● **Description of the task**
This exercise calls for the listing to be set down exactly.

Start of Study material

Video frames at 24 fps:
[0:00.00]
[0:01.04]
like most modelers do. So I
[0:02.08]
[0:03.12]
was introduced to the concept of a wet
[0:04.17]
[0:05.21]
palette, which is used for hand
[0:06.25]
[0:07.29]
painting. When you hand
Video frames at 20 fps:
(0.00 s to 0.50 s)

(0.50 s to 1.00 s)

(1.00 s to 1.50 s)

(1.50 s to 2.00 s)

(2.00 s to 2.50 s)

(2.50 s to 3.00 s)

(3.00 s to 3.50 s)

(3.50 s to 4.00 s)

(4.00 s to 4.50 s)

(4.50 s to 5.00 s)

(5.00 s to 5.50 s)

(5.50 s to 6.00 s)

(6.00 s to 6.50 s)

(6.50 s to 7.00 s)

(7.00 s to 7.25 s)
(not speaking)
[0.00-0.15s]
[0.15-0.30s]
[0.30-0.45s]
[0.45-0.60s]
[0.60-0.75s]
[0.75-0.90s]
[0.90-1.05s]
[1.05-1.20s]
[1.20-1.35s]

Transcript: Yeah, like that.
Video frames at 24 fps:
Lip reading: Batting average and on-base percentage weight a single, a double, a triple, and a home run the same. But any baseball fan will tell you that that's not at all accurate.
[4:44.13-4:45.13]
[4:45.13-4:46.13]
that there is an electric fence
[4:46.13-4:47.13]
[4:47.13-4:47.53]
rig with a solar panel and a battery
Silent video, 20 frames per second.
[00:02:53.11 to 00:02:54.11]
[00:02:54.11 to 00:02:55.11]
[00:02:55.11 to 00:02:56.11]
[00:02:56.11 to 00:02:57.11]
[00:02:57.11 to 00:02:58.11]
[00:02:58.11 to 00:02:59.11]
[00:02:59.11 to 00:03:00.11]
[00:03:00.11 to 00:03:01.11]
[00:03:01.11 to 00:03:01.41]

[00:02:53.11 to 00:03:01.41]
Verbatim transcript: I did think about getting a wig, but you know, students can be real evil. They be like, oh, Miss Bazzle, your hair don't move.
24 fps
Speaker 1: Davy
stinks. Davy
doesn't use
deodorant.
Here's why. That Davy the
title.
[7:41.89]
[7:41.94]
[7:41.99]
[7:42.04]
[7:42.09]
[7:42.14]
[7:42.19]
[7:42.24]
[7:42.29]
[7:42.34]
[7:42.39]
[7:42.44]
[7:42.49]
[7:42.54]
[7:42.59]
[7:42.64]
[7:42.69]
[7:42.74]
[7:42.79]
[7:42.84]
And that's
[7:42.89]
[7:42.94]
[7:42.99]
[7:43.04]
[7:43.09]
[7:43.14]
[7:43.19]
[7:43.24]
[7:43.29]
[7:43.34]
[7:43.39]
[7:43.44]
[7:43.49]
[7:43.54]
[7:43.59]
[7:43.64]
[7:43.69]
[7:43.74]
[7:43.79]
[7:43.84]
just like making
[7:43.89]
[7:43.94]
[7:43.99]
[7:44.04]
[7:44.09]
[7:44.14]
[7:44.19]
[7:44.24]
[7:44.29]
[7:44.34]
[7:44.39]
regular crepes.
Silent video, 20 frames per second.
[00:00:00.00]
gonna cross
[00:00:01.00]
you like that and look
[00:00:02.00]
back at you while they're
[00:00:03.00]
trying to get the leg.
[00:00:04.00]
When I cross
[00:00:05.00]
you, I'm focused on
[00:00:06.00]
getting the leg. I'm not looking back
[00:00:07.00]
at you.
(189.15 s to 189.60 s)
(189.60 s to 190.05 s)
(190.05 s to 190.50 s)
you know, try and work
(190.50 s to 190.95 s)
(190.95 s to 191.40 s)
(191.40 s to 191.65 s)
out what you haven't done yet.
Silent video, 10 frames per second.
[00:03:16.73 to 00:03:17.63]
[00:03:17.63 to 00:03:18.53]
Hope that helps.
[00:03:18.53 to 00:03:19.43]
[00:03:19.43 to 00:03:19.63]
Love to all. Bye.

End of Study material

● **Exercise output**
Video frames at 24 fps:
[0:00.00]
[0:01.04]
like most modelers do. So I
[0:02.08]
[0:03.12]
was introduced to the concept of a wet
[0:04.17]
[0:05.21]
palette, which is used for hand
[0:06.25]
[0:07.29]
painting. When you hand
Video frames at 20 fps:
(0.00 s to 0.50 s)

(0.50 s to 1.00 s)

(1.00 s to 1.50 s)

(1.50 s to 2.00 s)

(2.00 s to 2.50 s)

(2.50 s to 3.00 s)

(3.00 s to 3.50 s)

(3.50 s to 4.00 s)

(4.00 s to 4.50 s)

(4.50 s to 5.00 s)

(5.00 s to 5.50 s)

(5.50 s to 6.00 s)

(6.00 s to 6.50 s)

(6.50 s to 7.00 s)

(7.00 s to 7.25 s)
(not speaking)
[0.00-0.15s]
[0.15-0.30s]
[0.30-0.45s]
[0.45-0.60s]
[0.60-0.75s]
[0.75-0.90s]
[0.90-1.05s]
[1.05-1.20s]
[1.20-1.35s]

Transcript: Yeah, like that.
Video frames at 24 fps:
Lip reading: Batting average and on-base percentage weight a single, a double, a triple, and a home run the same. But any baseball fan will tell you that that's not at all accurate.
[4:44.13-4:45.13]
[4:45.13-4:46.13]
that there is an electric fence
[4:46.13-4:47.13]
[4:47.13-4:47.53]
rig with a solar panel and a battery
Silent video, 20 frames per second.
[00:02:53.11 to 00:02:54.11]
[00:02:54.11 to 00:02:55.11]
[00:02:55.11 to 00:02:56.11]
[00:02:56.11 to 00:02:57.11]
[00:02:57.11 to 00:02:58.11]
[00:02:58.11 to 00:02:59.11]
[00:02:59.11 to 00:03:00.11]
[00:03:00.11 to 00:03:01.11]
[00:03:01.11 to 00:03:01.41]

[00:02:53.11 to 00:03:01.41]
Verbatim transcript: I did think about getting a wig, but you know, students can be real evil. They be like, oh, Miss Bazzle, your hair don't move.
24 fps
Speaker 1: Davy
stinks. Davy
doesn't use
deodorant.
Here's why. That Davy the
title.
[7:41.89]
[7:41.94]
[7:41.99]
[7:42.04]
[7:42.09]
[7:42.14]
[7:42.19]
[7:42.24]
[7:42.29]
[7:42.34]
[7:42.39]
[7:42.44]
[7:42.49]
[7:42.54]
[7:42.59]
[7:42.64]
[7:42.69]
[7:42.74]
[7:42.79]
[7:42.84]
And that's
[7:42.89]
[7:42.94]
[7:42.99]
[7:43.04]
[7:43.09]
[7:43.14]
[7:43.19]
[7:43.24]
[7:43.29]
[7:43.34]
[7:43.39]
[7:43.44]
[7:43.49]
[7:43.54]
[7:43.59]
[7:43.64]
[7:43.69]
[7:43.74]
[7:43.79]
[7:43.84]
just like making
[7:43.89]
[7:43.94]
[7:43.99]
[7:44.04]
[7:44.09]
[7:44.14]
[7:44.19]
[7:44.24]
[7:44.29]
[7:44.34]
[7:44.39]
regular crepes.
Silent video, 20 frames per second.
[00:00:00.00]
gonna cross
[00:00:01.00]
you like that and look
[00:00:02.00]
back at you while they're
[00:00:03.00]
trying to get the leg.
[00:00:04.00]
When I cross
[00:00:05.00]
you, I'm focused on
[00:00:06.00]
getting the leg. I'm not looking back
[00:00:07.00]
at you.
(189.15 s to 189.60 s)
(189.60 s to 190.05 s)
(190.05 s to 190.50 s)
you know, try and work
(190.50 s to 190.95 s)
(190.95 s to 191.40 s)
(191.40 s to 191.65 s)
out what you haven't done yet.
Silent video, 10 frames per second.
[00:03:16.73 to 00:03:17.63]
[00:03:17.63 to 00:03:18.53]
Hope that helps.
[00:03:18.53 to 00:03:19.43]
[00:03:19.43 to 00:03:19.63]
Love to all. Bye.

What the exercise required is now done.